Article ID: | iaor20104815 |
Volume: | 7 |
Issue: | 2 |
Start Page Number: | 196 |
End Page Number: | 214 |
Publication Date: | Jun 2010 |
Journal: | Decision Analysis |
Authors: | Kotz Samuel, van Dorp Johan Ren |
Keywords: | statistics: distributions |
Copulas are joint continuous distributions with uniform marginals and have been proposed to capture probabilistic dependence between random variables. Maximum-entropy copulas introduced by Bedford and Meeuwissen (1997) provide the option of making minimally informative assumptions given a degree-of-dependence constraint between two random variables. Unfortunately, their distribution functions are not available in a closed form, and their application requires the use of numerical methods.

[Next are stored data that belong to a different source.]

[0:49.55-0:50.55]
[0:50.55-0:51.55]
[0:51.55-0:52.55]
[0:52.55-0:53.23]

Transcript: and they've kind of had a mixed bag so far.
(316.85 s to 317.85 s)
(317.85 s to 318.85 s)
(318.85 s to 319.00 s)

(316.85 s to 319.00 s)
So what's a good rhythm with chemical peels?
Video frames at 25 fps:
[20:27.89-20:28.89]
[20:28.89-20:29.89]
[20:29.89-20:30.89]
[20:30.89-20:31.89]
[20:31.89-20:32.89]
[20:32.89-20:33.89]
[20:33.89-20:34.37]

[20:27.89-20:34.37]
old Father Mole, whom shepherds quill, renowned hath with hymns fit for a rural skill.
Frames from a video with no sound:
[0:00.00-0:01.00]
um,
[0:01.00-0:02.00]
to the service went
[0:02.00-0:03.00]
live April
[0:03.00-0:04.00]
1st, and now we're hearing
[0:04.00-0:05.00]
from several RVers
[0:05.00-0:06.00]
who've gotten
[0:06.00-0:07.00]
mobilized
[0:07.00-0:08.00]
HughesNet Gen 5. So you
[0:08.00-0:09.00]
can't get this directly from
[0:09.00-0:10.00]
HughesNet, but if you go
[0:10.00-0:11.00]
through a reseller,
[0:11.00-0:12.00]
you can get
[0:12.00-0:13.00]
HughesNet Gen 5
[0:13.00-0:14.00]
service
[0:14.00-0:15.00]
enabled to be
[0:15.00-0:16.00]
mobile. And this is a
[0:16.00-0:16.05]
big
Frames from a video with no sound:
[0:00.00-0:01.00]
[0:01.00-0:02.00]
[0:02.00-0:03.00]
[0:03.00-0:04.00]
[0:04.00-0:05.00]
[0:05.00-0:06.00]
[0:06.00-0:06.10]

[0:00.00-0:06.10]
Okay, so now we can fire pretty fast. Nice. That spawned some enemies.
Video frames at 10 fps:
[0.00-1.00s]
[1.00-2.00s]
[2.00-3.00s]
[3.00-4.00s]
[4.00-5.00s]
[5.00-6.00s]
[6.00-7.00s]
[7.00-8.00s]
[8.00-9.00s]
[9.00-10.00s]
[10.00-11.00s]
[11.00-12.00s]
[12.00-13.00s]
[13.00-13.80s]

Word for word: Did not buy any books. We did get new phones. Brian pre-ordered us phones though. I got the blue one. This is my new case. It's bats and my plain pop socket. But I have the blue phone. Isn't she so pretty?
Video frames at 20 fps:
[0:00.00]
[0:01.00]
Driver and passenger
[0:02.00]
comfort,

In this paper, we study a subfamily of generalized diagonal band (GDB) copulas, separately introduced by Ferguson (1995) and Bojarski (2001). Similar to Archimedean copulas, GDB copula construction requires a generator function. Bojarski's GDB copula generator functions are symmetric probability density functions. In this paper, symmetric members of a two-sided framework of distributions introduced by van Dorp and Kotz (2003) shall be considered. This flexible setup allows for derivations of GDB copula properties resulting in novel convenient expressions. A straightforward elicitation procedure for the GDB copula dependence parameter is proposed. Closed-form expressions for specific examples in the subfamily of GDB copulas are presented, which enhance their transparency and facilitate their application. These examples closely approximate the entropy of maximum-entropy copulas. Application of GDB copulas is illustrated via a value-of-information decision analysis example.